Please reproduce the listing word for word. Pictures stay out.

★ ★ ★

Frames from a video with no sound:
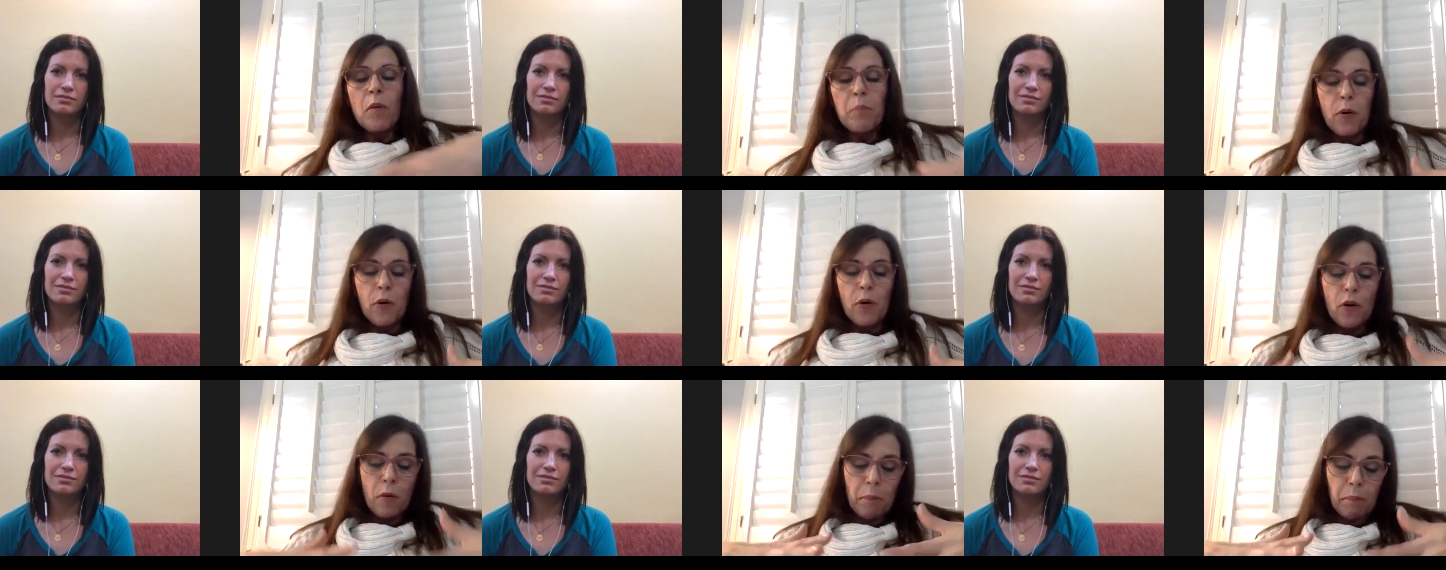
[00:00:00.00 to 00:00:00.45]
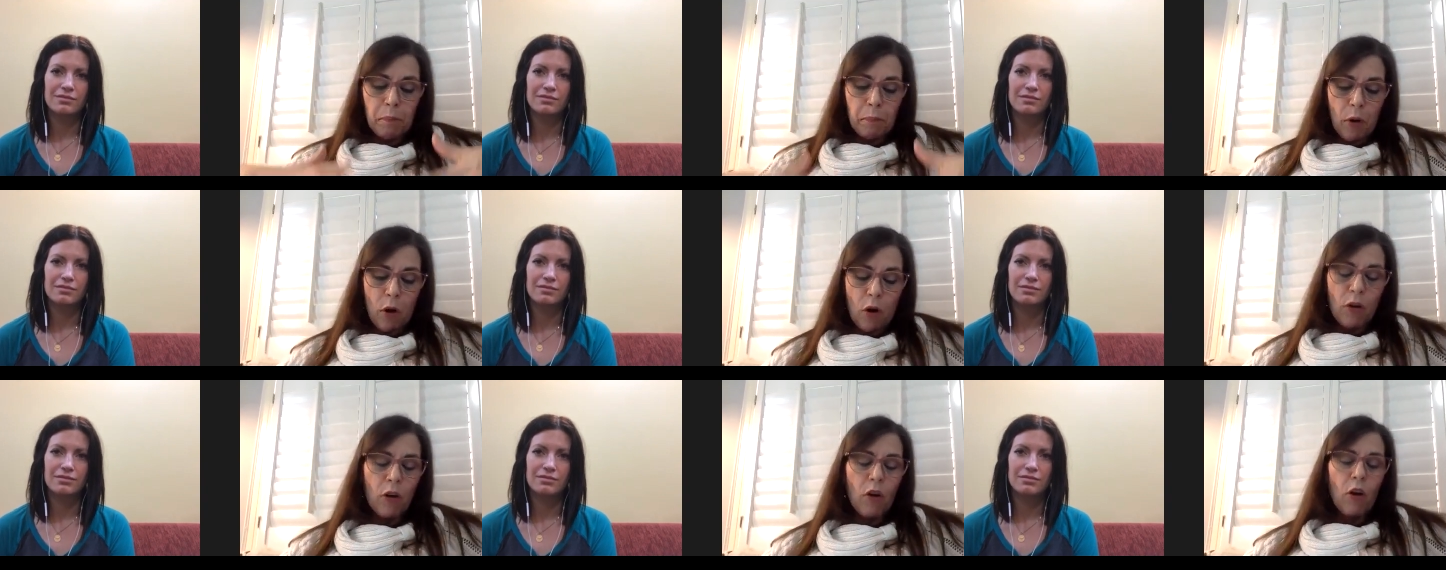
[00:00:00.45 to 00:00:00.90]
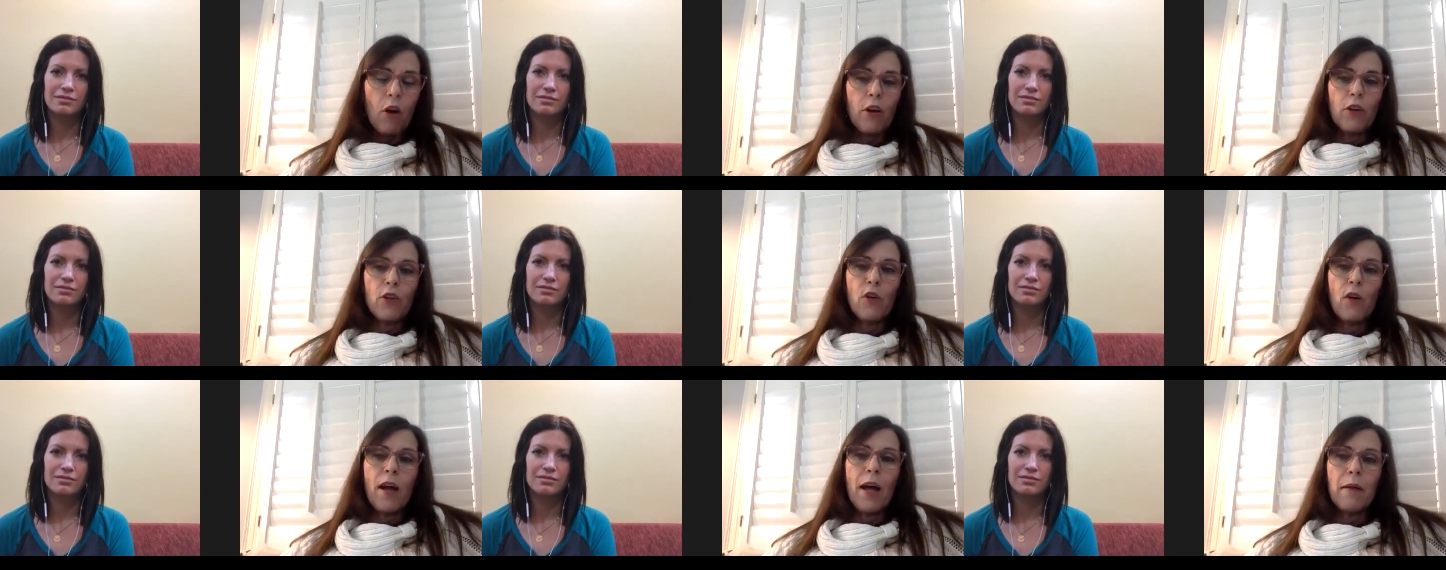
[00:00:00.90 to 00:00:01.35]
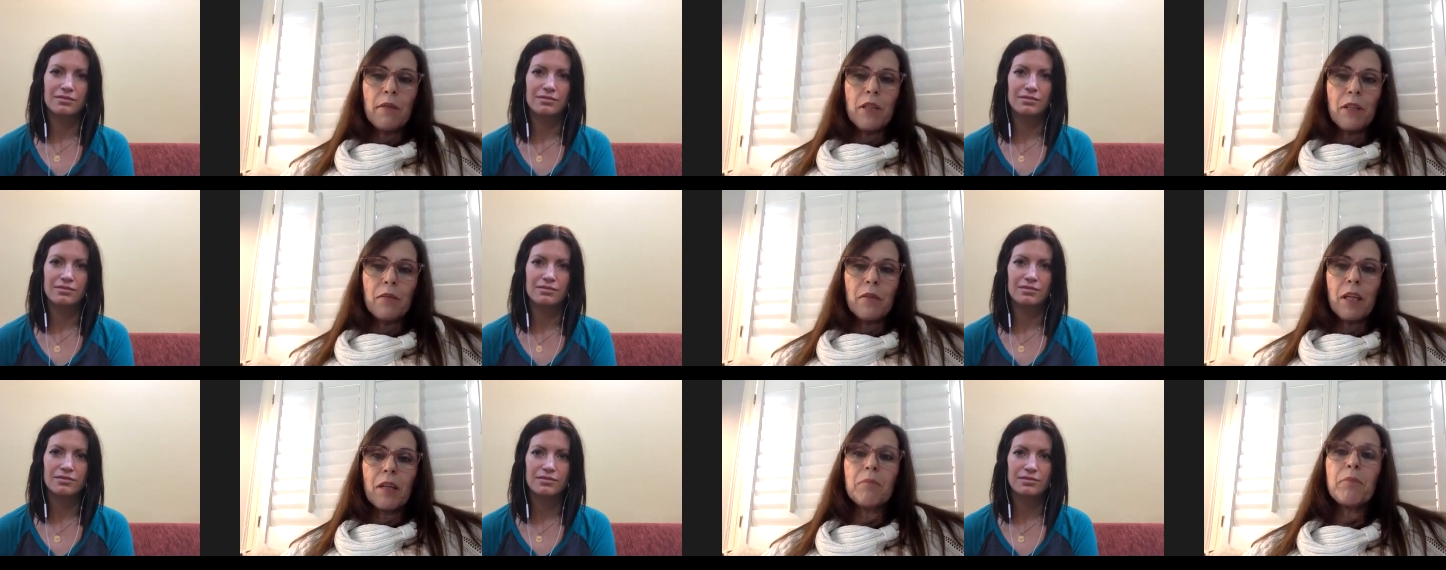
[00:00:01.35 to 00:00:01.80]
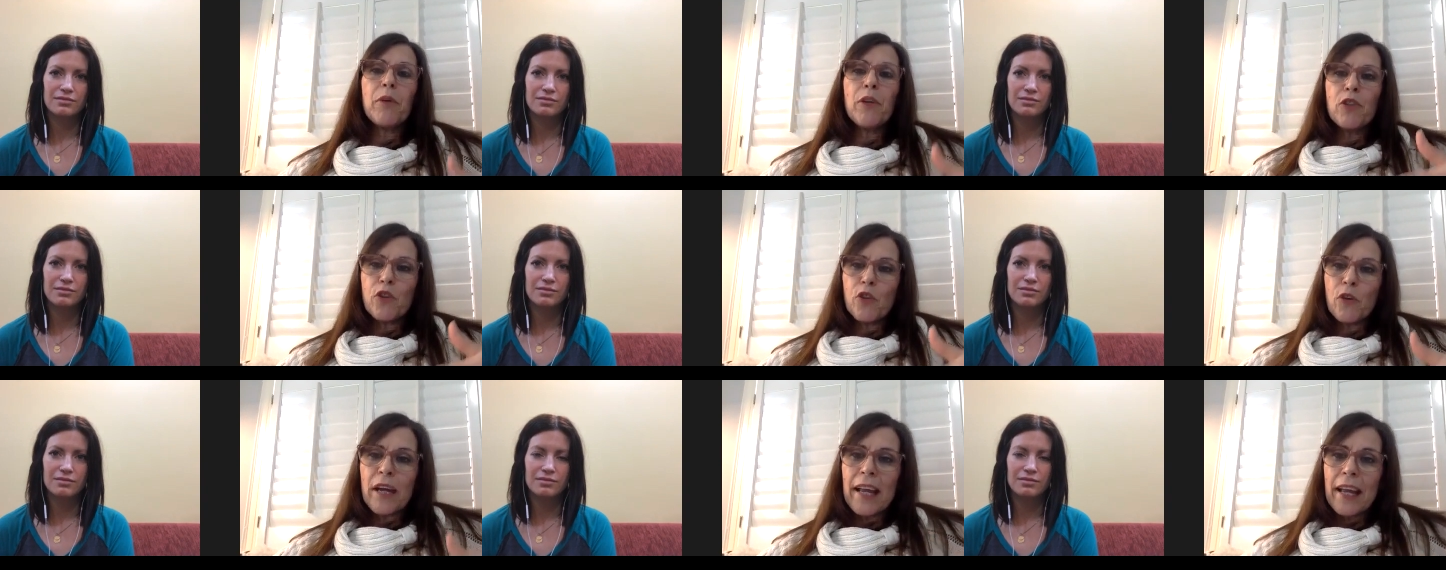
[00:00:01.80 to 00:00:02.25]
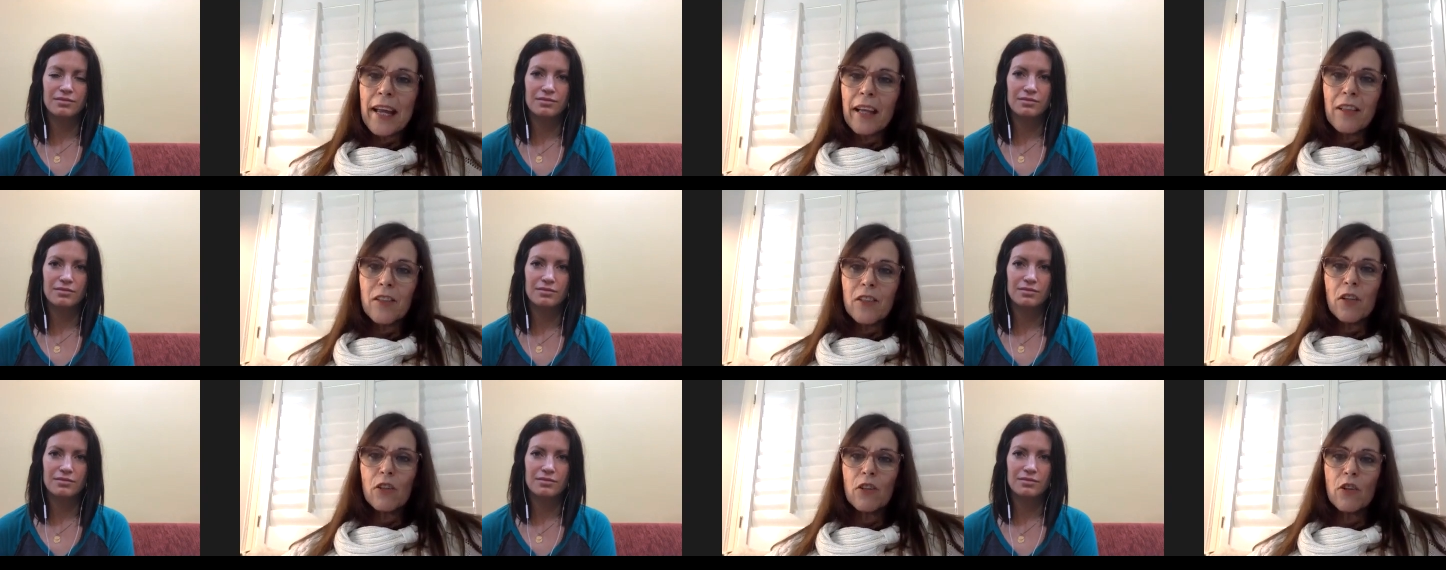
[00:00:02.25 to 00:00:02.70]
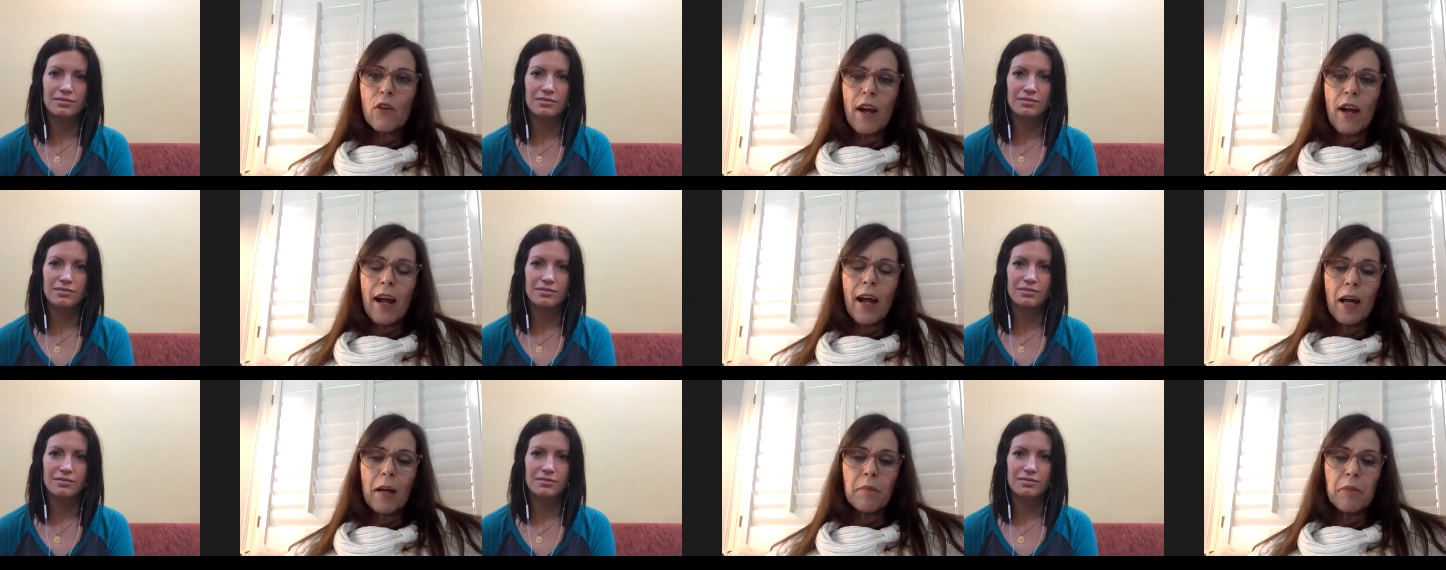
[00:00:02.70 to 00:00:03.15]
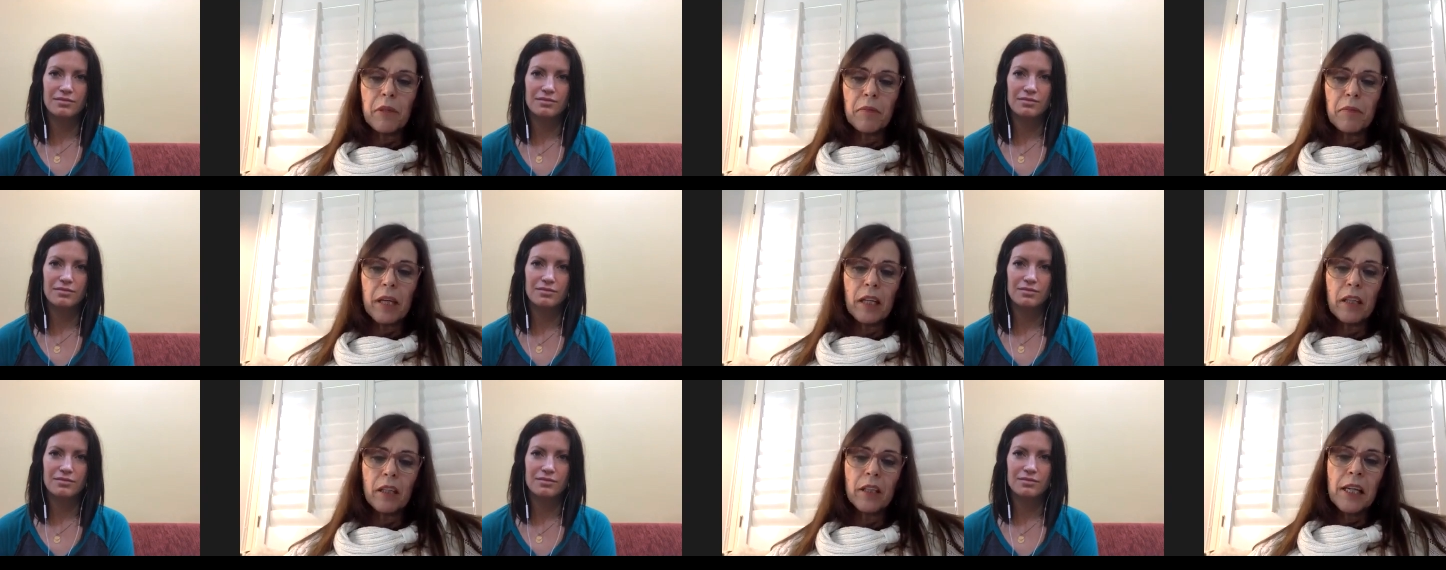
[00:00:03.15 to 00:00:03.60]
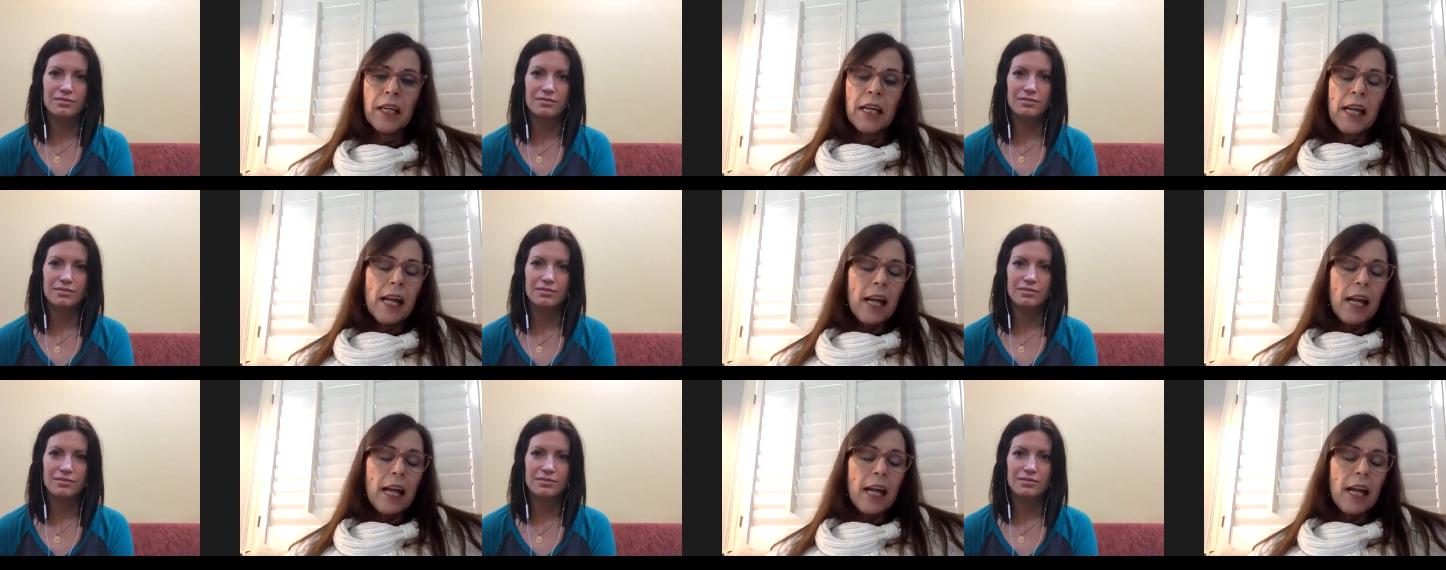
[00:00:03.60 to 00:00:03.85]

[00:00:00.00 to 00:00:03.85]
Speaker 1: put a book on your abdomen, put your hands on your abdomen,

★ ★ ★

- _OUTPUT FOR THIS TASK_:
Frames from a video with no sound:
[00:00:00.00 to 00:00:00.45]
[00:00:00.45 to 00:00:00.90]
[00:00:00.90 to 00:00:01.35]
[00:00:01.35 to 00:00:01.80]
[00:00:01.80 to 00:00:02.25]
[00:00:02.25 to 00:00:02.70]
[00:00:02.70 to 00:00:03.15]
[00:00:03.15 to 00:00:03.60]
[00:00:03.60 to 00:00:03.85]

[00:00:00.00 to 00:00:03.85]
Speaker 1: put a book on your abdomen, put your hands on your abdomen,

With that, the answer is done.